- Theatrical release poster
- Directed by: Anil Vishwanath
- Written by: Anil Vishwanath
- Produced by: Sai Abhishek
- Starring: Naveen Chandra; Shalini Vadnikatti;
- Cinematography: Vamsi Patchipulusu
- Edited by: Garry BH
- Music by: Score: Sricharan Pakala Songs: Shravan Bharadwaj
- Production companies: Veeranjaneya Productions; Riverside Cinemas;
- Release date: 4 April 2025;
- Running time: 119 minutes
- Country: India
- Language: Telugu

= 28 Degree Celsius =

2025 Indian Telugu-language film by Anil Viswanath

28 Degree Celsius is a 2025 Indian Telugu-language romantic thriller film written and directed by Anil Vishwanath. The film features Naveen Chandra and Shalini Vadnikatti in lead roles.

The film was released on 4 April 2025.

== Plot ==
28 Degree Celsius follows the heartfelt story of Anjali, a bright and compassionate young medical student who falls deeply in love with Karthik. As the two tie the knot and embark on their journey together, life takes a devastating turn.

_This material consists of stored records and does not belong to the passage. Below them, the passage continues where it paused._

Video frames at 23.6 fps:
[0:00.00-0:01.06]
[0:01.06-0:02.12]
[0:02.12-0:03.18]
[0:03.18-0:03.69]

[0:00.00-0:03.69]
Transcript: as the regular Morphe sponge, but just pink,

Shortly after their marriage, Anjali is diagnosed with a rare and life-threatening illness. Her only hope lies in a specialised treatment available in Georgia. Her husband, Karthik does everything in his power to get her the care she needs, accompanying her overseas. After a brain injury, Anjali is dependent on maintaining exactly 28 °C body temperature.

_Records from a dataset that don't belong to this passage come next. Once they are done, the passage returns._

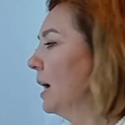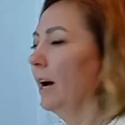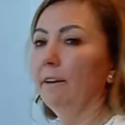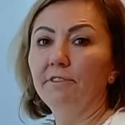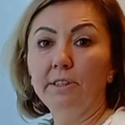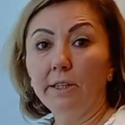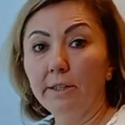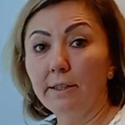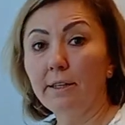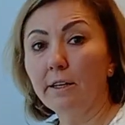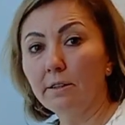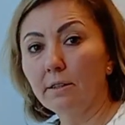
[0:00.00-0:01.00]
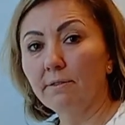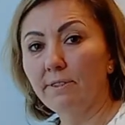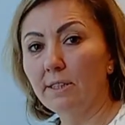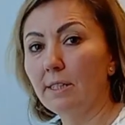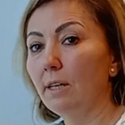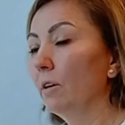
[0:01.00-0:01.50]
I've done another
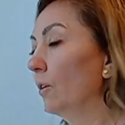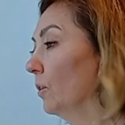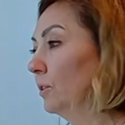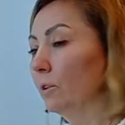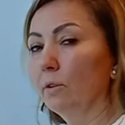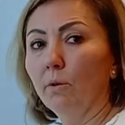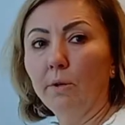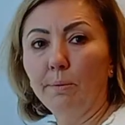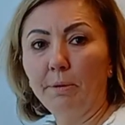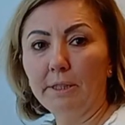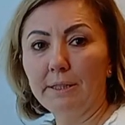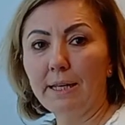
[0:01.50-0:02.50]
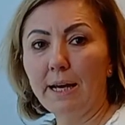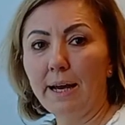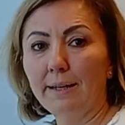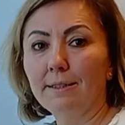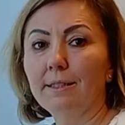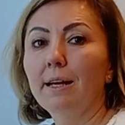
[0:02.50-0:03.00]
video on the corporate
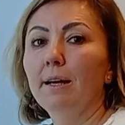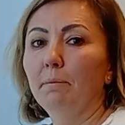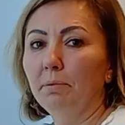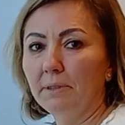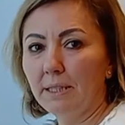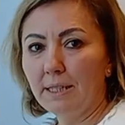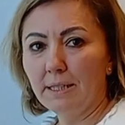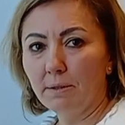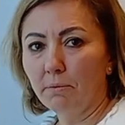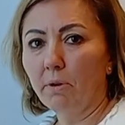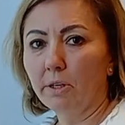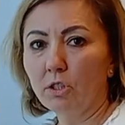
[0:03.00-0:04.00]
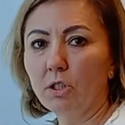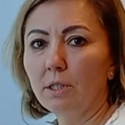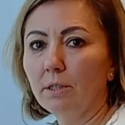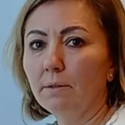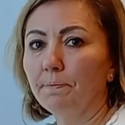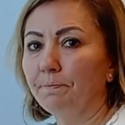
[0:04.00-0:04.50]
tax. Please watch
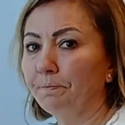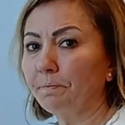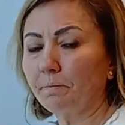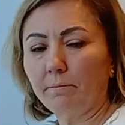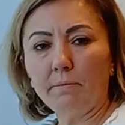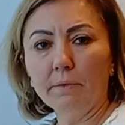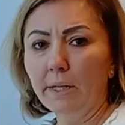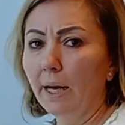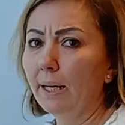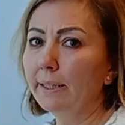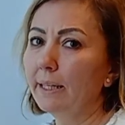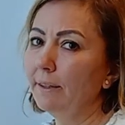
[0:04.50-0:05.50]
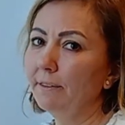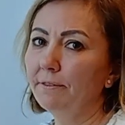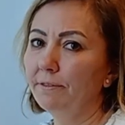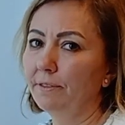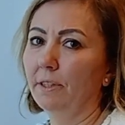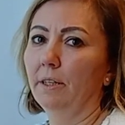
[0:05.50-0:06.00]
it. I'll
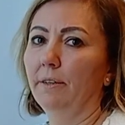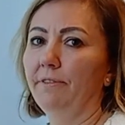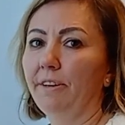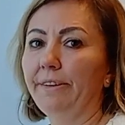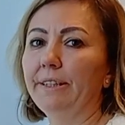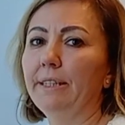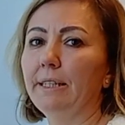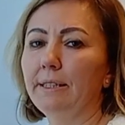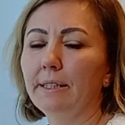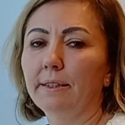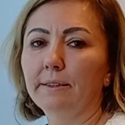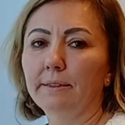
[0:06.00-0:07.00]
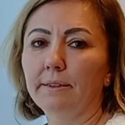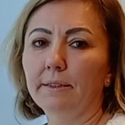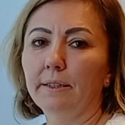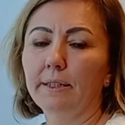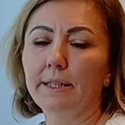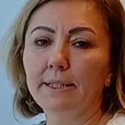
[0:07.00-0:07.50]
give very detailed
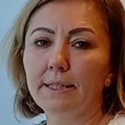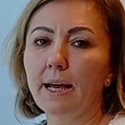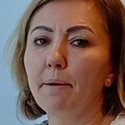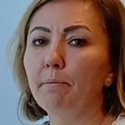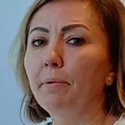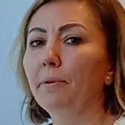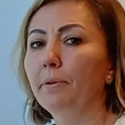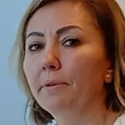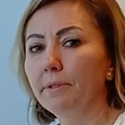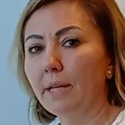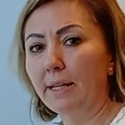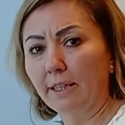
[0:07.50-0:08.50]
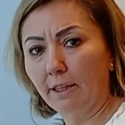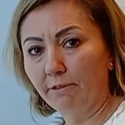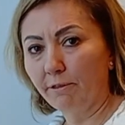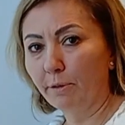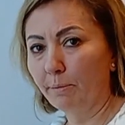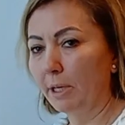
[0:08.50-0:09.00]
examples and
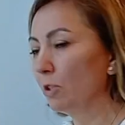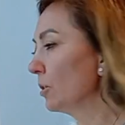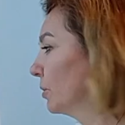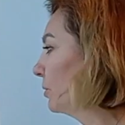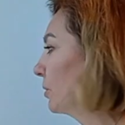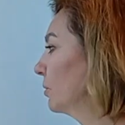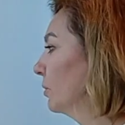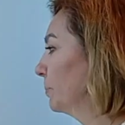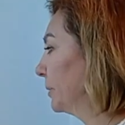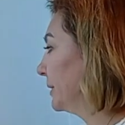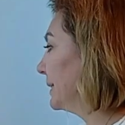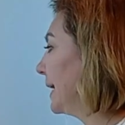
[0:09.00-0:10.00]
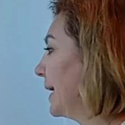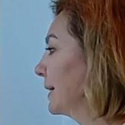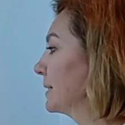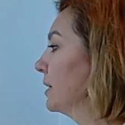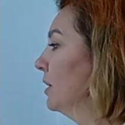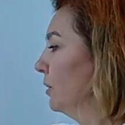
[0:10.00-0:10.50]
information on the corporate
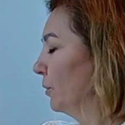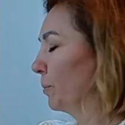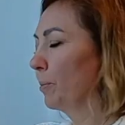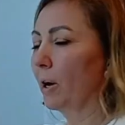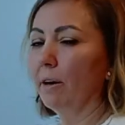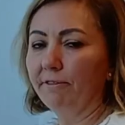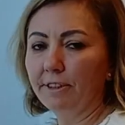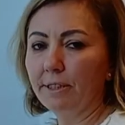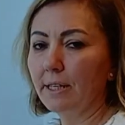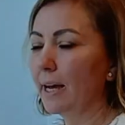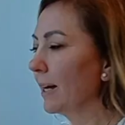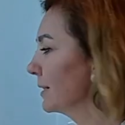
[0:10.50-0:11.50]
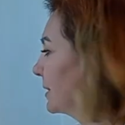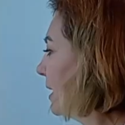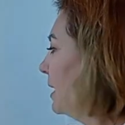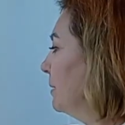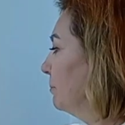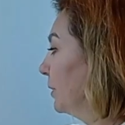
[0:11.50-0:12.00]
tax or profit tax,
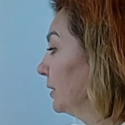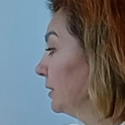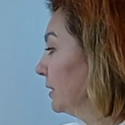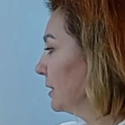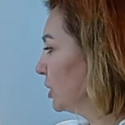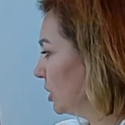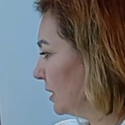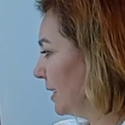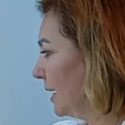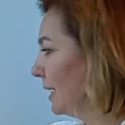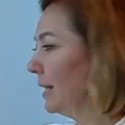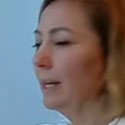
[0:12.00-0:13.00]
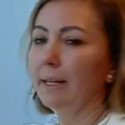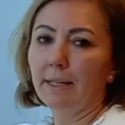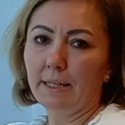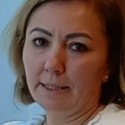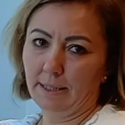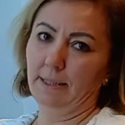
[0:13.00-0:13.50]
but today
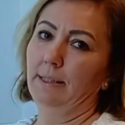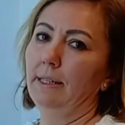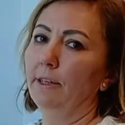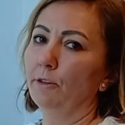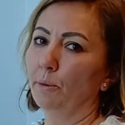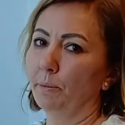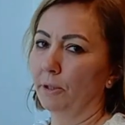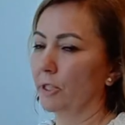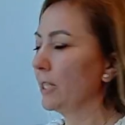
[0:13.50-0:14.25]
it is 0%.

Sadly, Anjali dies unexpectedly, leaving Karthik heartbroken and full of unanswered questions.

Crushed by Anjali's death, Karthik senses that something is not right. As he refuses to accept the official explanation of her death, he begins a quest for the truth. What begins as a search for closure soon unravels a tangle of dark secrets, hidden motives, and dangerous people who do not want the truth revealed.

As Karthik digs deeper, shocking revelations come to light, forcing him to confront painful realities and powerful enemies.

==Cast==
- Naveen Chandra as Dr. Karthik
- Shalini Vadnikatti as Dr. Anjali Karthik
- Deviyani Sharma as Geetha
- Priyadarshi Pulikonda as Karthik's friend
- Harsha Chemudu as Dr. Harsha
- Chalapathi Raju as Anjali's father
- Abhay Betiganti as goon
- Ajay Kumar
- Santhoshini Sharma as Karthik's colleague
- Sirisha
- Raj Deep Nayak
- Neeraj
- Nitish Pande
- Prasanna Kumar
- Jayaprakash as Dr. Subramanyam, a doctor and professor at Andhra University
- Raja Ravindra as CBI Officer

== Production==
The film began production in 2019 and shooting was completed later that year. The film's release was stalled due to COVID-19 pandemic.

== Soundtrack ==

| No. | Title | Singer(s) | Length |
|---|---|---|---|
| 1. | "Theeru Maaruthondhe" | Anurag Kulkarni | 4:07 |
| 2. | "Gnapakame" | Kaala Bhairava | 4:01 |
| 3. | "Cheliya Cheliya" | L. V. Revanth | 4:26 |

== Release and reception ==
28 Degree Celsius was released on 4 April 2025.

Sakshi also gave the same rating and a mixed review. Asianet Telugu gave a rating of 2.25 out of 5.